In India, the Agricultural reforms generally aim to find new solutions to the structural challenges facing farmers. The shift to direct income support (DIS) from the traditional non-targeted agriculture subsidies is the most important one among them.

Few important schemes in this regard are,

  • Odisha’s KALIA scheme – Under the KALIA scheme, Each farmer’s family gets Rs. 5,000 separately in the Kharif and rabi seasons. It is irrespective of the amount of land.
  • Telangana’s Rythu Bandhu – In this scheme, the government provides Rs.4000 per acre per farmer per season to cover the input costs 
  • The Centre’s PM-KISAN scheme – Under this scheme, an amount of Rs.6000/- per year is transferred in three instalments of Rs.2000/- directly to the bank accounts of the landholding farmers’ families.

But the Odisha government’s KALIA scheme offers some important lessons for DIS schemes everywhere.

Some unique steps under KALIA Scheme:

Odisha used a three-step framework for KALIA Scheme.
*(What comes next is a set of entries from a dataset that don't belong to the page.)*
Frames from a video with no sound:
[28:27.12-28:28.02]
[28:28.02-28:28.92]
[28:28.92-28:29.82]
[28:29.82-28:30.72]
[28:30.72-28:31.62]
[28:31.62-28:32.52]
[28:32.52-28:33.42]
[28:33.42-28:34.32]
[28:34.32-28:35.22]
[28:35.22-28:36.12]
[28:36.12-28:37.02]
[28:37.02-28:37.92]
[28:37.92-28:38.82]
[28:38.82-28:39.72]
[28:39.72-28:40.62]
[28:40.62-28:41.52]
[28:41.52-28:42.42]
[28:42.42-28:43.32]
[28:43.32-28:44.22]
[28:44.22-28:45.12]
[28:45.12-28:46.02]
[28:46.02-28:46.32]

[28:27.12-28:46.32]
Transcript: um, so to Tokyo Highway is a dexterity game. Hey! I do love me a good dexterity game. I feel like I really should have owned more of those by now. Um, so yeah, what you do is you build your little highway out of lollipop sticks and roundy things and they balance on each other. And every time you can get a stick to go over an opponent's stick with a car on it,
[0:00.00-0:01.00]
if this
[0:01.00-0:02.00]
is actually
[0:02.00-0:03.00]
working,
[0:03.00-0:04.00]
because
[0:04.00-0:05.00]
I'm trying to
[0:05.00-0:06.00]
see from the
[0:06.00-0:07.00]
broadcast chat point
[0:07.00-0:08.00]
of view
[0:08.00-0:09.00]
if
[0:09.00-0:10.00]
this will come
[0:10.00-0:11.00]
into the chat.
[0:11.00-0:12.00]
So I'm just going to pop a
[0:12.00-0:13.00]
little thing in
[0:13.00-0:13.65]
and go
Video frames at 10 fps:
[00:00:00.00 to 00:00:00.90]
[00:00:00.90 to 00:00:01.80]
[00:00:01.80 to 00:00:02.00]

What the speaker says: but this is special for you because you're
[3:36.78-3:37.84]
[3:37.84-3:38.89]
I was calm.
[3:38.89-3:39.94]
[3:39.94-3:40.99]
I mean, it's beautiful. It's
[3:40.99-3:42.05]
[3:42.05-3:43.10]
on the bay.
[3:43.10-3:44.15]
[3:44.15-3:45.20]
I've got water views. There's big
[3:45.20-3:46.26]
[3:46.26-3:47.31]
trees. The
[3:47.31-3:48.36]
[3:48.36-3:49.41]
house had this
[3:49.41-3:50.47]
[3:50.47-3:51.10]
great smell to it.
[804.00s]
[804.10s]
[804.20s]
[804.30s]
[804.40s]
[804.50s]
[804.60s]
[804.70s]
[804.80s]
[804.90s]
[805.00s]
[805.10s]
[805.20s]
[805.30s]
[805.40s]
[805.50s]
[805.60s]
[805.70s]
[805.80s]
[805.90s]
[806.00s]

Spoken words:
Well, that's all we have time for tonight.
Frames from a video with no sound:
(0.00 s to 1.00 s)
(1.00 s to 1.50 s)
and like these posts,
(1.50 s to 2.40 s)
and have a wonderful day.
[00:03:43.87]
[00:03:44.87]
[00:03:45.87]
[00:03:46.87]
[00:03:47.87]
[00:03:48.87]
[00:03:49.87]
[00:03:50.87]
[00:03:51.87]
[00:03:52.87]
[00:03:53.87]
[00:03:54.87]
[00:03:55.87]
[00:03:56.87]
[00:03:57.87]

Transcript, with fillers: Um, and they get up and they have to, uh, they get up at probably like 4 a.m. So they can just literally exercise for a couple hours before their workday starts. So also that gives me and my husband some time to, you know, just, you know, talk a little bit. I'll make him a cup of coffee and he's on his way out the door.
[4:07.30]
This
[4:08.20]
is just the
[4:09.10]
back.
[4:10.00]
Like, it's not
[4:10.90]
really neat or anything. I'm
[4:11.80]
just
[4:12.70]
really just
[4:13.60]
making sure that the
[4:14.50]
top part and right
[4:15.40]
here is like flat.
This is called the “Unification-Verification-Exclusion” framework. This framework is used to identify the beneficiaries of the scheme. The important point of the framework are,

  1. Unification: This is the first step. It involves creating a unified database with “green forms”. These green forms are essential for farmers who wanted to avail benefits under the KALIA Scheme. This has led to the creation of 1.2 crore applicants.
  2. Verification: In this step, the unified data get verified. The databases like the Socio-Economic Caste Census, National Food Security Act and other databases are used in the verification process. Similarly, Aadhaar and bank account also got verified to avoid duplication.
  3. Exclusion: In this step, the focus is on the exclusion of ineligible applicants. This includes applicants like government employees, taxpayers, large farmers, and those who voluntarily opted out.
Advantages of the KALIA Scheme’s three-step framework:
  1. Towards inclusive agricultural policy-making: The use of technology and non-farm databases under the KALIA scheme helped to include sharecroppers, tenant and landless farmers as beneficiaries. This facilitates inclusiveness in agricultural policy.
  2. World Bank evaluation of the KALIA Scheme suggests that the beneficiaries are less likely to take out crop loans. Further, Those who take crop loans also take only a smaller amount of loans compared to non-beneficiaries.

Lessons from the KALIA scheme:

  1. Better leverage of data: Any government targeted scheme can use the reliable data collected under the KALIA scheme for service delivery. So the other DIS schemes should aim towards forming such reliable data.
  2. Proof of Data Security: Odisha government obtained the consent for use of citizen data under the KALIA scheme. The data was also kept under a secure firewall. Further, access to data was only available to relevant officials on a need-to-know basis. Other GovTech platforms must use these “privacy by design” principles in data handling.
  3. Effective grievance redressal: The KALIA scheme established an online grievance redressal mechanism (GRM). This online platform is accessible to farmers “offline” at the Common Service Centres closest to them. Using this, nearly 10 lakh grievances were received and resolved. The GovTech platforms should establish such an effective redressal mechanism.

The KALIA scheme has more lessons for the governments on the way of constructing a social welfare system for farmers.